### TASK DIRECTIONS
Start to finish, reproduce the records below with nothing missing.

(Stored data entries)
=-=-=

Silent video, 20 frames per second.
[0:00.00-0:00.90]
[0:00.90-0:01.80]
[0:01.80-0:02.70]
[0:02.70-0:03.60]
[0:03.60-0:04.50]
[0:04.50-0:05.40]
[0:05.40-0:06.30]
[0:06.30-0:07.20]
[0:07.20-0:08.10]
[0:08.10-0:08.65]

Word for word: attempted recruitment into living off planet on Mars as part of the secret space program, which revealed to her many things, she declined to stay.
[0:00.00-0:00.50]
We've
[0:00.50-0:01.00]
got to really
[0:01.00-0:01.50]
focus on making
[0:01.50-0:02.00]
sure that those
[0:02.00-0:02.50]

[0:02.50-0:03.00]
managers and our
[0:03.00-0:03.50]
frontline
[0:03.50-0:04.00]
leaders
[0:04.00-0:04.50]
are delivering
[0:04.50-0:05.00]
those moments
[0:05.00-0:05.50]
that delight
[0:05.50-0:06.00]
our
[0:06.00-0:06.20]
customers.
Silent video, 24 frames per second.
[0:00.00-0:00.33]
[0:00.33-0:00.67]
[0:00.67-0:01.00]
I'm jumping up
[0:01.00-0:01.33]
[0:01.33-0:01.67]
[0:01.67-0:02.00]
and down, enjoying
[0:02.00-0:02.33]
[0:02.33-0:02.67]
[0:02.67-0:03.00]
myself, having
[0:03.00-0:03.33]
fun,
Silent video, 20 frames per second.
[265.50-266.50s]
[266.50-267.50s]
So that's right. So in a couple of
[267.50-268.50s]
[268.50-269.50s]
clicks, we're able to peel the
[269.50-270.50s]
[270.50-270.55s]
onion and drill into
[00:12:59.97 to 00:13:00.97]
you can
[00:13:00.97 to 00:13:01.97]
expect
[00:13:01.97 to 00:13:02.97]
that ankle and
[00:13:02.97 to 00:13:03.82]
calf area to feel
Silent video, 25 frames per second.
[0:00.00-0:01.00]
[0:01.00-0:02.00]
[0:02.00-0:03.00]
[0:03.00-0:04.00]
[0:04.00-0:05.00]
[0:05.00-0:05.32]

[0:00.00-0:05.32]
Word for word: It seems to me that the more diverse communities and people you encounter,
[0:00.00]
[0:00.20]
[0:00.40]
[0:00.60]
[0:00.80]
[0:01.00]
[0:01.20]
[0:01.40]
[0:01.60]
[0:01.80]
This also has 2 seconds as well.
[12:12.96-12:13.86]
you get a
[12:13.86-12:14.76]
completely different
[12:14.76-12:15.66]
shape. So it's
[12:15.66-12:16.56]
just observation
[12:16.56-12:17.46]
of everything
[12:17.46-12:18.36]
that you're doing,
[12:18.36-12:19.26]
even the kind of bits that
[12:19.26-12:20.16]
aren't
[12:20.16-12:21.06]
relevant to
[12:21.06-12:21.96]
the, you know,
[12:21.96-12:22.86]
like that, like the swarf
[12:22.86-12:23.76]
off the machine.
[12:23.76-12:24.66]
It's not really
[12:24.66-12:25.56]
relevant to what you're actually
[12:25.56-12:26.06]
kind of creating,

=-=-=

### COMPLETED EXERCISE
Silent video, 20 frames per second.
[0:00.00-0:00.90]
[0:00.90-0:01.80]
[0:01.80-0:02.70]
[0:02.70-0:03.60]
[0:03.60-0:04.50]
[0:04.50-0:05.40]
[0:05.40-0:06.30]
[0:06.30-0:07.20]
[0:07.20-0:08.10]
[0:08.10-0:08.65]

Word for word: attempted recruitment into living off planet on Mars as part of the secret space program, which revealed to her many things, she declined to stay.
[0:00.00-0:00.50]
We've
[0:00.50-0:01.00]
got to really
[0:01.00-0:01.50]
focus on making
[0:01.50-0:02.00]
sure that those
[0:02.00-0:02.50]

[0:02.50-0:03.00]
managers and our
[0:03.00-0:03.50]
frontline
[0:03.50-0:04.00]
leaders
[0:04.00-0:04.50]
are delivering
[0:04.50-0:05.00]
those moments
[0:05.00-0:05.50]
that delight
[0:05.50-0:06.00]
our
[0:06.00-0:06.20]
customers.
Silent video, 24 frames per second.
[0:00.00-0:00.33]
[0:00.33-0:00.67]
[0:00.67-0:01.00]
I'm jumping up
[0:01.00-0:01.33]
[0:01.33-0:01.67]
[0:01.67-0:02.00]
and down, enjoying
[0:02.00-0:02.33]
[0:02.33-0:02.67]
[0:02.67-0:03.00]
myself, having
[0:03.00-0:03.33]
fun,
Silent video, 20 frames per second.
[265.50-266.50s]
[266.50-267.50s]
So that's right. So in a couple of
[267.50-268.50s]
[268.50-269.50s]
clicks, we're able to peel the
[269.50-270.50s]
[270.50-270.55s]
onion and drill into
[00:12:59.97 to 00:13:00.97]
you can
[00:13:00.97 to 00:13:01.97]
expect
[00:13:01.97 to 00:13:02.97]
that ankle and
[00:13:02.97 to 00:13:03.82]
calf area to feel
Silent video, 25 frames per second.
[0:00.00-0:01.00]
[0:01.00-0:02.00]
[0:02.00-0:03.00]
[0:03.00-0:04.00]
[0:04.00-0:05.00]
[0:05.00-0:05.32]

[0:00.00-0:05.32]
Word for word: It seems to me that the more diverse communities and people you encounter,
[0:00.00]
[0:00.20]
[0:00.40]
[0:00.60]
[0:00.80]
[0:01.00]
[0:01.20]
[0:01.40]
[0:01.60]
[0:01.80]
This also has 2 seconds as well.
[12:12.96-12:13.86]
you get a
[12:13.86-12:14.76]
completely different
[12:14.76-12:15.66]
shape. So it's
[12:15.66-12:16.56]
just observation
[12:16.56-12:17.46]
of everything
[12:17.46-12:18.36]
that you're doing,
[12:18.36-12:19.26]
even the kind of bits that
[12:19.26-12:20.16]
aren't
[12:20.16-12:21.06]
relevant to
[12:21.06-12:21.96]
the, you know,
[12:21.96-12:22.86]
like that, like the swarf
[12:22.86-12:23.76]
off the machine.
[12:23.76-12:24.66]
It's not really
[12:24.66-12:25.56]
relevant to what you're actually
[12:25.56-12:26.06]
kind of creating,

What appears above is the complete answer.